East vs. West Coast?

I was recently asked to teach a small craft workshop on a Saturday afternoon. As I make costumes that light up, could I teach others how to light up?

Most of my projects require weeks of tedious tinkering, cutting, soldering, and sewing – too much time for an afternoon workshop. I need to explain a simple project. I have turned a strand of Christmas lights into a rack of antlers that can be worn as a hat. The antler materials are few: battery-operated Christmas lights, 16-gauge wire, electrical tape, 24-hour epoxy, and Spackle. Trouble is, both the 24-hour epoxy and the Spackle harden overnight, requiring cure times that would be too long for an afternoon craft workshop. Furthermore, I don’t have an endless supply of Christmas lights.

I decided best to pare down the class to a small group of a dedicated few. With enough perseverance, a participant could take home a wire antler frames and finish up the rest of the antlers on his own. I brought to the workshop antlers in various stages of construction. Like on a cooking show where the raw turkey goes into one oven with a cooked turkey coming out of another, I demonstrated over an afternoon how to take antlers through the construction stages:

Cut 16-gauge wire into a bunch of pieces. Wrap the wire pieces around themselves to build an antler armature. String the Christmas lights on the armature and tape the lights down to the wire. Cover the armature with 24-hour epoxy for strength. Cover the epoxy with Spackle for proper texture and color. Sand down the Spackle layer. Attach the antlers to a hat. Ta da! Easy!

Nobody finished a set of antlers. Sadness. This workshop may have taught me the difference between east and west coast ethos. I do generalize. The East Coast, where I’m from, has brutal winters. Cold lasts for months. People can feel trapped in their homes and so develop extensive basement projects in which patience and isolation are useful. For years, I painted fantasy miniatures and wrote code in assembly. Now I spend nights after biotech work doing the same bullshit craft work over and over again: cutting out plastic cones, sewing fabric, and soldering. It’s not fun or glamorous work, but I like the flow. The climate is better in the West Coast so it is much easier just to hang out. Folks here like to perform. Drag is popular.

It is certainly easier and more relaxing to watch someone make antlers than make a set yourself. I got a couple of armatures built, but none of the epoxy applied. With so much going on in San Francisco, it can be hard to cache personal time for projects, especially projects done alone.

The workshop still was revelatory for me. I once was so protective of my “art”. Having tinkered for so long developing concepts and engineering, I oddly feared that showing another how to make a costume piece was tantamount to giving it away.

On the one hand, even with the instruction sheet, there is so much work involved that it is not worth it for most people. Many have asked if they could simply buy a set – or more likely four sets – to avoid the messiness that is tedious construction. Antlers are not going to spring up all over the city.

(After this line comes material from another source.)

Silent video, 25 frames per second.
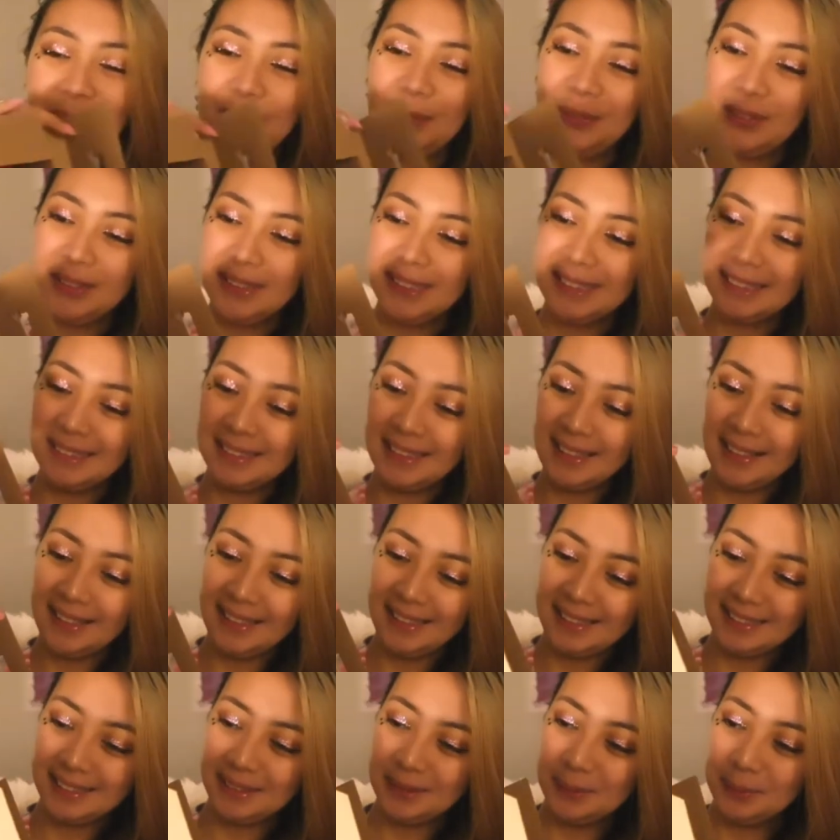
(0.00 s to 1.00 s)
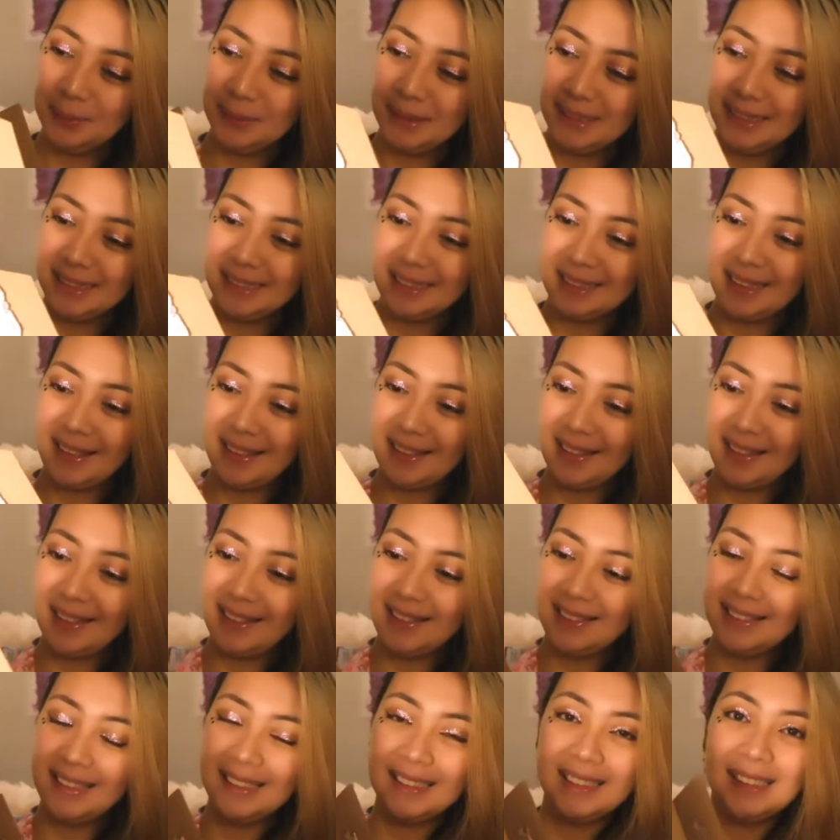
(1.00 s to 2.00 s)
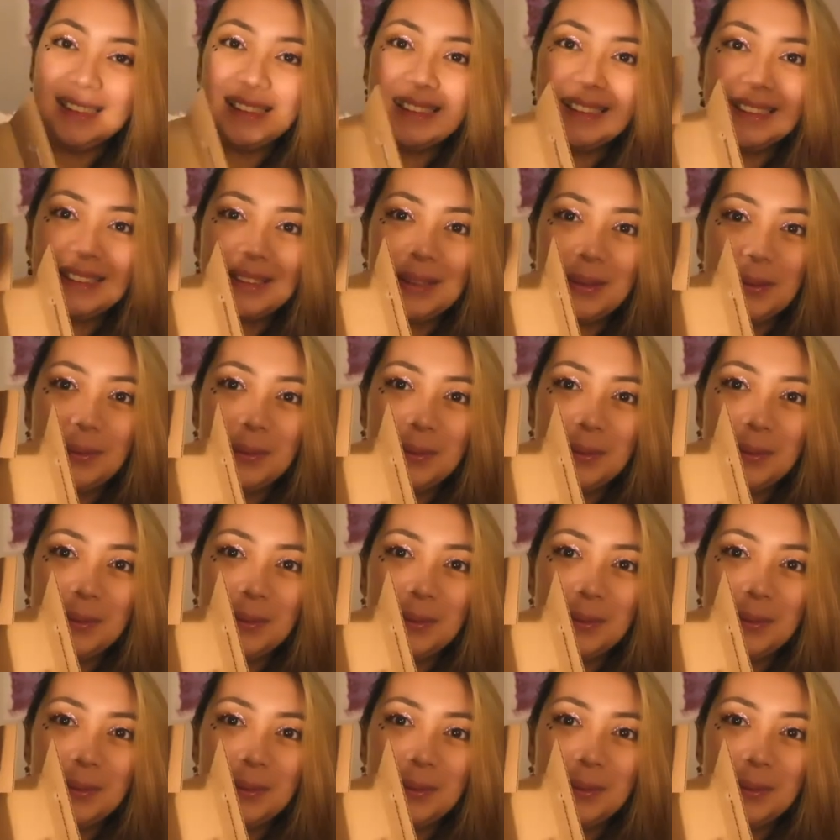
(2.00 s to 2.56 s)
first item inside. This is so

On the other hand, why not give it away? Why be so coy? There’s immense joy in teaching others, watching them turn an idea into their own, and having them teach another down the chain. I learned so much from artists; I have so much to pay back.

There’s also magic in having more than one of a costume piece. I have loaner antlers now for a friend! A giant new revelation for all this stuff I make is that I can bestow it on others: have other people wear light-up outfits, and spread widely and closely the specialness that comes from glowing.

A gang of antlers makes a group a recognizable set, a fraternity that is connectedness by dress. So lonely these days, I strongly desire connections. Costumes can help those who don’t normally stand out turn into rock stars.